Server 2008 Enterprise x64 SP2
SQL SERVER 2005 SP3 Enterprise x64as anyone
Windows 2008 and SQL Clustered
At the end of last summer we completed a DR exercise.
The exercise involved physically segregating a portion of our offsite network
and restoring copies of the Infrastructure ie) Active Directory, installing copies of Windows Clusters 2003 and 2008 and SQL Servers 2005 and performing some testing.
After testing and while breakiong down this DR environment a task was performed out of step.
The network line connecting our live environment and the DR environment was re-established
before the DR Active directories were destroyed. Because the DR domain is essentially a copy of our live domain the DR AD controller replicated with our live environment.
Trouble ensued. Accounts and objects were over written.
Most of the damage was easily reversed in the case of user accounts but Windows
2008 Clustered SQL Servers were a different story.
Because the DR servers were copies of the real ones, the physical computer objects, the cluster object and the sql server virtual name objects all were over written with the DR copy.

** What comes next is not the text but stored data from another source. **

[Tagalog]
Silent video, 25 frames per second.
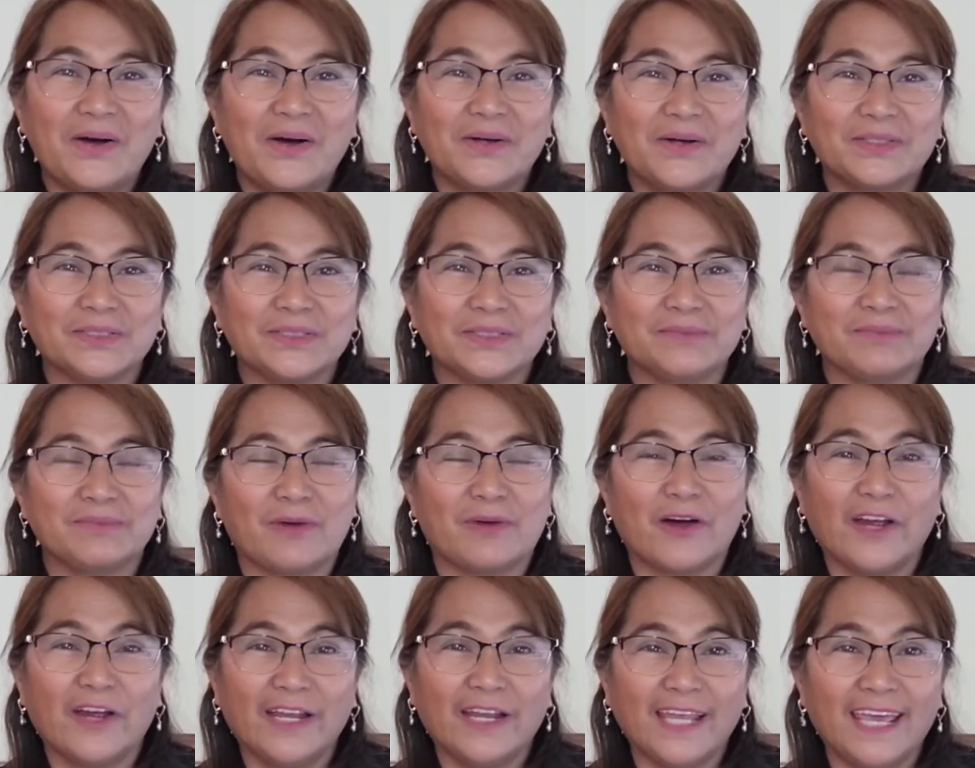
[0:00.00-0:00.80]
Good
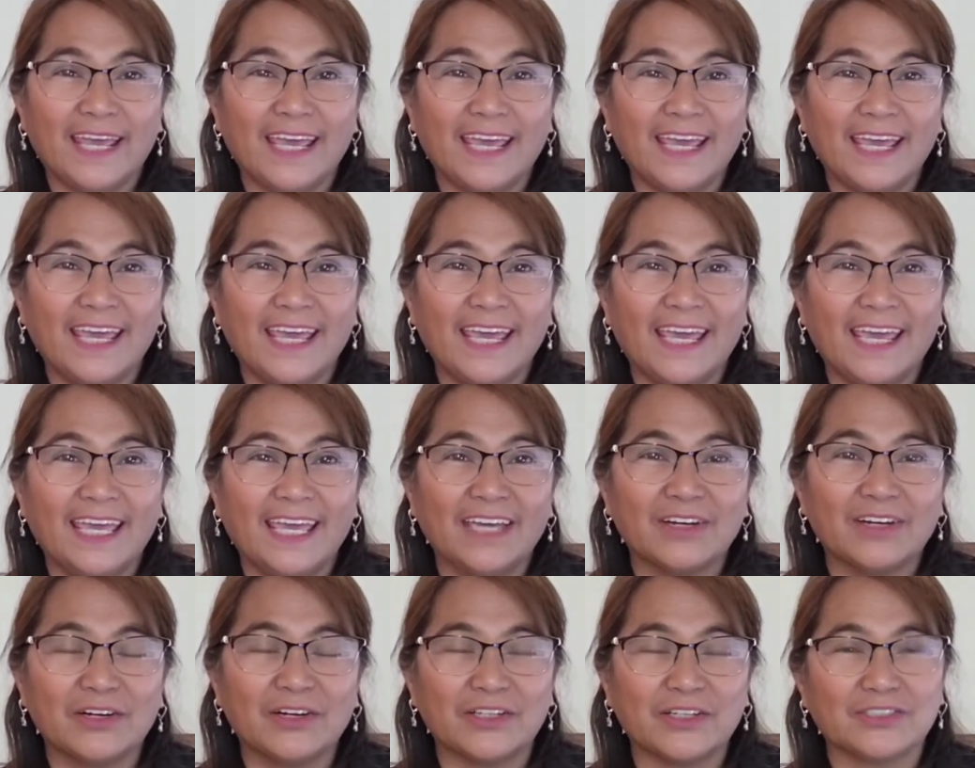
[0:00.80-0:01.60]

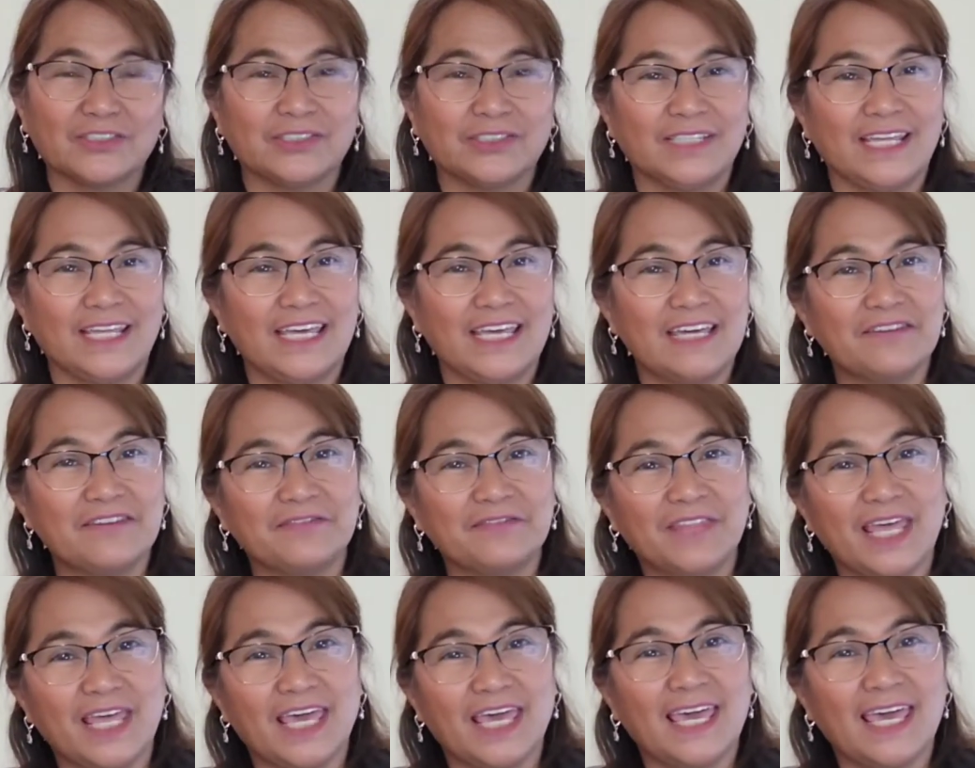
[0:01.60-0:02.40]
morning or good
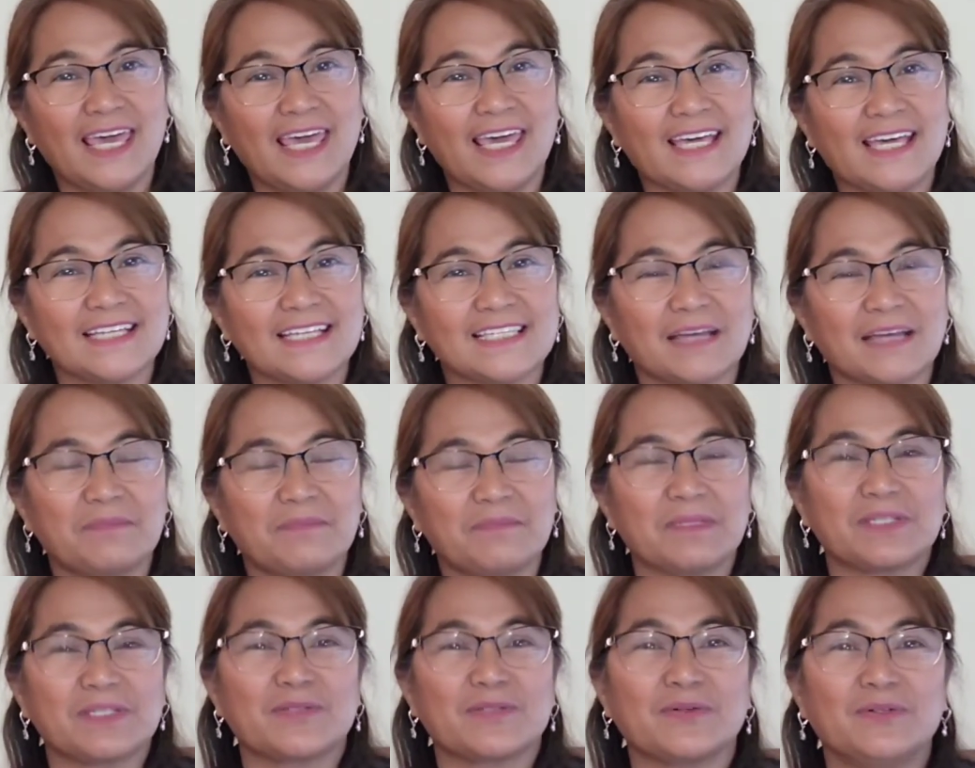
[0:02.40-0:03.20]
evening sa
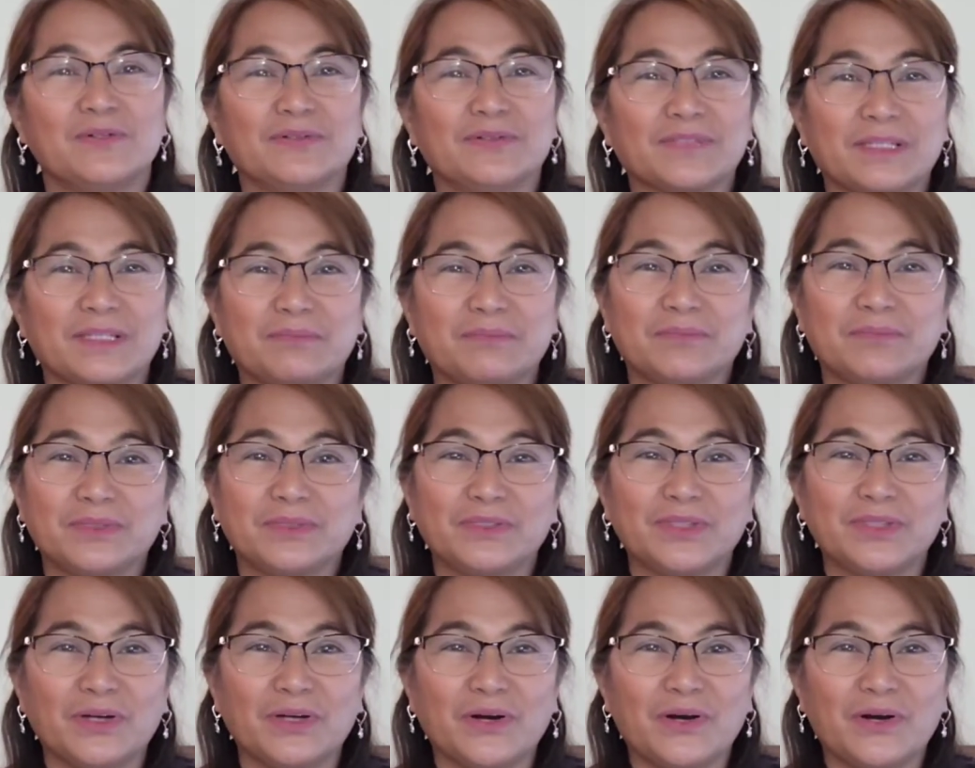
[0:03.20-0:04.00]
masulok ng
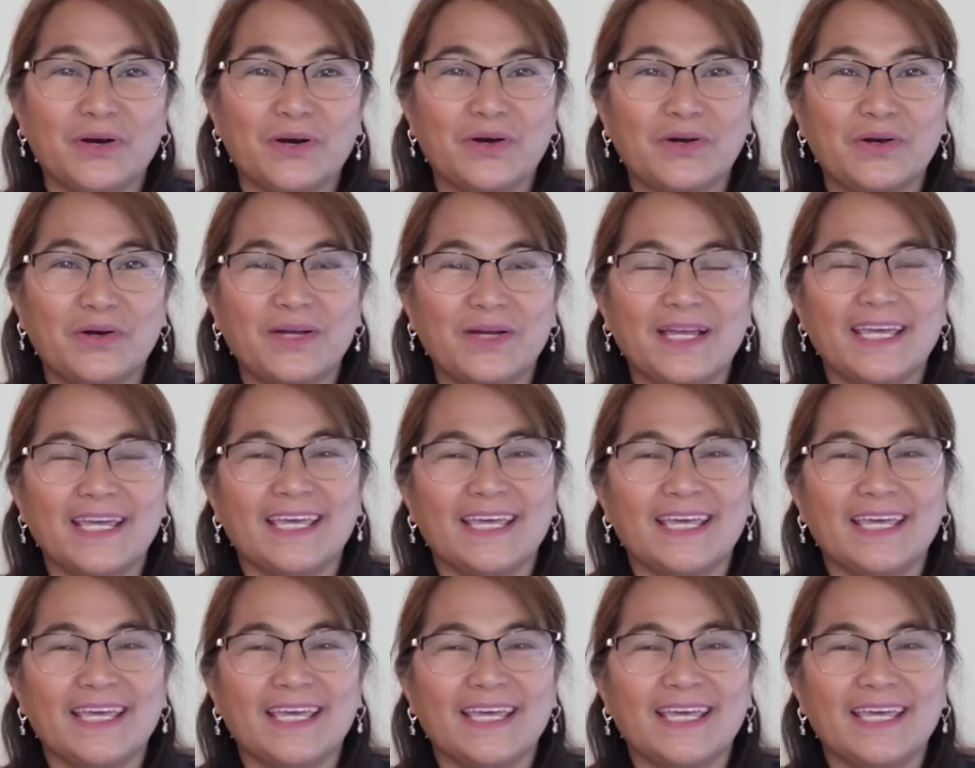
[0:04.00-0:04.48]
mundo.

The first eveidence of a problem was that when remoting into the physical node a message stating the node was no longer trusted appeared.
Secondly, Upon failing the SQL instance over to the other node(non affected node), the SQL virtual name would not come on line rendering the instance useless. Thirdly upon failure or restart of the cluster service it failed to come online as well rendering all instances even those not in the
DR test useless.
The problem seemed to be the AD computer objects (SID?) no longer matched what the Machines and clusters were expecting and had no access to them.
The Windows 2003 Clusters did not face this problem as they do not seem to use these objects in the same way as Server 2008 clustering.
After some time and troubleshooting with Microsoft the only proposed solution was to restore active directory.
Our team did not feel comfortable with this option and ended up building a new cluster and clearing out the AD objects where I then reinstalled the 4 SQL instances that were affected.
Has any one faced this similar issue before? Is there an easier way to fix this?
The AD objects seem like an achilles heal to Windows 2008 Clustering. Windows 2003 did not have this problem.
Thanks for any comments.